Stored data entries
=== Begin Enclosure ===

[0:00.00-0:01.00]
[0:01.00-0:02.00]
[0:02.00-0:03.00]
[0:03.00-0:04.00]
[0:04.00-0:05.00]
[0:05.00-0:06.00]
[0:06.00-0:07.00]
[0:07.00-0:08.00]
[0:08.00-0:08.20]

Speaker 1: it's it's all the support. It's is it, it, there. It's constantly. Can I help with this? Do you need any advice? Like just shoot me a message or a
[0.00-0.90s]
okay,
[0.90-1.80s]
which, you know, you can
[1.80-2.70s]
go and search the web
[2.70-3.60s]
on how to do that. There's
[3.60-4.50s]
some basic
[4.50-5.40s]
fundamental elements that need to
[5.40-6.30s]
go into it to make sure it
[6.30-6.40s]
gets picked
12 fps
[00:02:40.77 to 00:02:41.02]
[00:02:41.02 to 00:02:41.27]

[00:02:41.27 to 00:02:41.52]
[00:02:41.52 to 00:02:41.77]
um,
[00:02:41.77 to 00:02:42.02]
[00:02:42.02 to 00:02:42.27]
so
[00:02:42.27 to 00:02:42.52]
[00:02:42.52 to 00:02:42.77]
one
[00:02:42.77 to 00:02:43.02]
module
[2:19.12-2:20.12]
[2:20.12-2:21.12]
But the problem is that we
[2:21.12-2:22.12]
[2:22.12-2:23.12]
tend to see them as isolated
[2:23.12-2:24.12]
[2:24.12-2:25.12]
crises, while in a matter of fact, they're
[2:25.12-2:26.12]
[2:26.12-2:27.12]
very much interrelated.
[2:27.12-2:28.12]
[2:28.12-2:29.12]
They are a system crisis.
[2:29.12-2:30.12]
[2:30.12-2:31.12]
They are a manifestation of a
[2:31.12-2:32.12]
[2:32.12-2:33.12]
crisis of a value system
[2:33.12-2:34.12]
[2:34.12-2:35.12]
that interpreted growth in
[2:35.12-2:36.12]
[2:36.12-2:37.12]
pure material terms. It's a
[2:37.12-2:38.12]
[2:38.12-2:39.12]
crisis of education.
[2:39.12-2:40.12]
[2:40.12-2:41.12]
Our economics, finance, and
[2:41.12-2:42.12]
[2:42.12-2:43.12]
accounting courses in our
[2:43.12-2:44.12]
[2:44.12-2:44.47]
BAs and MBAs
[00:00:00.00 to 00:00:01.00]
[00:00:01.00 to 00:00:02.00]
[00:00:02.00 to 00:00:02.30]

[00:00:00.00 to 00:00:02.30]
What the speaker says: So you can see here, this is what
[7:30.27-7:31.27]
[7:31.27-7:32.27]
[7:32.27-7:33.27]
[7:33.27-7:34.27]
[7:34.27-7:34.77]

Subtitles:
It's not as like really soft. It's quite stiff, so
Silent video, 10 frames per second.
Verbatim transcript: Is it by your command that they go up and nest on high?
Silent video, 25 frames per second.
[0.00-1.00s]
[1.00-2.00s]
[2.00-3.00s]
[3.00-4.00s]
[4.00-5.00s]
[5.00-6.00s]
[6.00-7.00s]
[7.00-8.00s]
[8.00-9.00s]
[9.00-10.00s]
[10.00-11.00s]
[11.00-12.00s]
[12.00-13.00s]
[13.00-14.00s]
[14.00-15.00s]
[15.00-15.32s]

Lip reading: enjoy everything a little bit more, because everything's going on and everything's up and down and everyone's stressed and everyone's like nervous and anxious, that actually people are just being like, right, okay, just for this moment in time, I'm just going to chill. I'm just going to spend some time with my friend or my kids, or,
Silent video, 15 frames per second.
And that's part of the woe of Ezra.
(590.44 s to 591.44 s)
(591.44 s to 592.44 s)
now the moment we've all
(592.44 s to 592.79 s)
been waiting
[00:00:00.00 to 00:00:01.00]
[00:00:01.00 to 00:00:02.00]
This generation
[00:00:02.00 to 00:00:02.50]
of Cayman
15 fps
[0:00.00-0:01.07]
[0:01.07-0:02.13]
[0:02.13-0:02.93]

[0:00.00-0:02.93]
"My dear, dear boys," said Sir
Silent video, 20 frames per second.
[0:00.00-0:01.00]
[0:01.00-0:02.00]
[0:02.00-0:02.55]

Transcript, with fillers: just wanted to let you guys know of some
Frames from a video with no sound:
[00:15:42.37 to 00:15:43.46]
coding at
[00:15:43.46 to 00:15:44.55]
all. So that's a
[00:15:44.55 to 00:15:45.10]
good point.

=== End Enclosure ===

Exercise:
From the first line to the last, copy the data exactly.

Result of this exercise:
[0:00.00-0:01.00]
[0:01.00-0:02.00]
[0:02.00-0:03.00]
[0:03.00-0:04.00]
[0:04.00-0:05.00]
[0:05.00-0:06.00]
[0:06.00-0:07.00]
[0:07.00-0:08.00]
[0:08.00-0:08.20]

Speaker 1: it's it's all the support. It's is it, it, there. It's constantly. Can I help with this? Do you need any advice? Like just shoot me a message or a
[0.00-0.90s]
okay,
[0.90-1.80s]
which, you know, you can
[1.80-2.70s]
go and search the web
[2.70-3.60s]
on how to do that. There's
[3.60-4.50s]
some basic
[4.50-5.40s]
fundamental elements that need to
[5.40-6.30s]
go into it to make sure it
[6.30-6.40s]
gets picked
12 fps
[00:02:40.77 to 00:02:41.02]
[00:02:41.02 to 00:02:41.27]

[00:02:41.27 to 00:02:41.52]
[00:02:41.52 to 00:02:41.77]
um,
[00:02:41.77 to 00:02:42.02]
[00:02:42.02 to 00:02:42.27]
so
[00:02:42.27 to 00:02:42.52]
[00:02:42.52 to 00:02:42.77]
one
[00:02:42.77 to 00:02:43.02]
module
[2:19.12-2:20.12]
[2:20.12-2:21.12]
But the problem is that we
[2:21.12-2:22.12]
[2:22.12-2:23.12]
tend to see them as isolated
[2:23.12-2:24.12]
[2:24.12-2:25.12]
crises, while in a matter of fact, they're
[2:25.12-2:26.12]
[2:26.12-2:27.12]
very much interrelated.
[2:27.12-2:28.12]
[2:28.12-2:29.12]
They are a system crisis.
[2:29.12-2:30.12]
[2:30.12-2:31.12]
They are a manifestation of a
[2:31.12-2:32.12]
[2:32.12-2:33.12]
crisis of a value system
[2:33.12-2:34.12]
[2:34.12-2:35.12]
that interpreted growth in
[2:35.12-2:36.12]
[2:36.12-2:37.12]
pure material terms. It's a
[2:37.12-2:38.12]
[2:38.12-2:39.12]
crisis of education.
[2:39.12-2:40.12]
[2:40.12-2:41.12]
Our economics, finance, and
[2:41.12-2:42.12]
[2:42.12-2:43.12]
accounting courses in our
[2:43.12-2:44.12]
[2:44.12-2:44.47]
BAs and MBAs
[00:00:00.00 to 00:00:01.00]
[00:00:01.00 to 00:00:02.00]
[00:00:02.00 to 00:00:02.30]

[00:00:00.00 to 00:00:02.30]
What the speaker says: So you can see here, this is what
[7:30.27-7:31.27]
[7:31.27-7:32.27]
[7:32.27-7:33.27]
[7:33.27-7:34.27]
[7:34.27-7:34.77]

Subtitles:
It's not as like really soft. It's quite stiff, so
Silent video, 10 frames per second.
Verbatim transcript: Is it by your command that they go up and nest on high?
Silent video, 25 frames per second.
[0.00-1.00s]
[1.00-2.00s]
[2.00-3.00s]
[3.00-4.00s]
[4.00-5.00s]
[5.00-6.00s]
[6.00-7.00s]
[7.00-8.00s]
[8.00-9.00s]
[9.00-10.00s]
[10.00-11.00s]
[11.00-12.00s]
[12.00-13.00s]
[13.00-14.00s]
[14.00-15.00s]
[15.00-15.32s]

Lip reading: enjoy everything a little bit more, because everything's going on and everything's up and down and everyone's stressed and everyone's like nervous and anxious, that actually people are just being like, right, okay, just for this moment in time, I'm just going to chill. I'm just going to spend some time with my friend or my kids, or,
Silent video, 15 frames per second.
And that's part of the woe of Ezra.
(590.44 s to 591.44 s)
(591.44 s to 592.44 s)
now the moment we've all
(592.44 s to 592.79 s)
been waiting
[00:00:00.00 to 00:00:01.00]
[00:00:01.00 to 00:00:02.00]
This generation
[00:00:02.00 to 00:00:02.50]
of Cayman
15 fps
[0:00.00-0:01.07]
[0:01.07-0:02.13]
[0:02.13-0:02.93]

[0:00.00-0:02.93]
"My dear, dear boys," said Sir
Silent video, 20 frames per second.
[0:00.00-0:01.00]
[0:01.00-0:02.00]
[0:02.00-0:02.55]

Transcript, with fillers: just wanted to let you guys know of some
Frames from a video with no sound:
[00:15:42.37 to 00:15:43.46]
coding at
[00:15:43.46 to 00:15:44.55]
all. So that's a
[00:15:44.55 to 00:15:45.10]
good point.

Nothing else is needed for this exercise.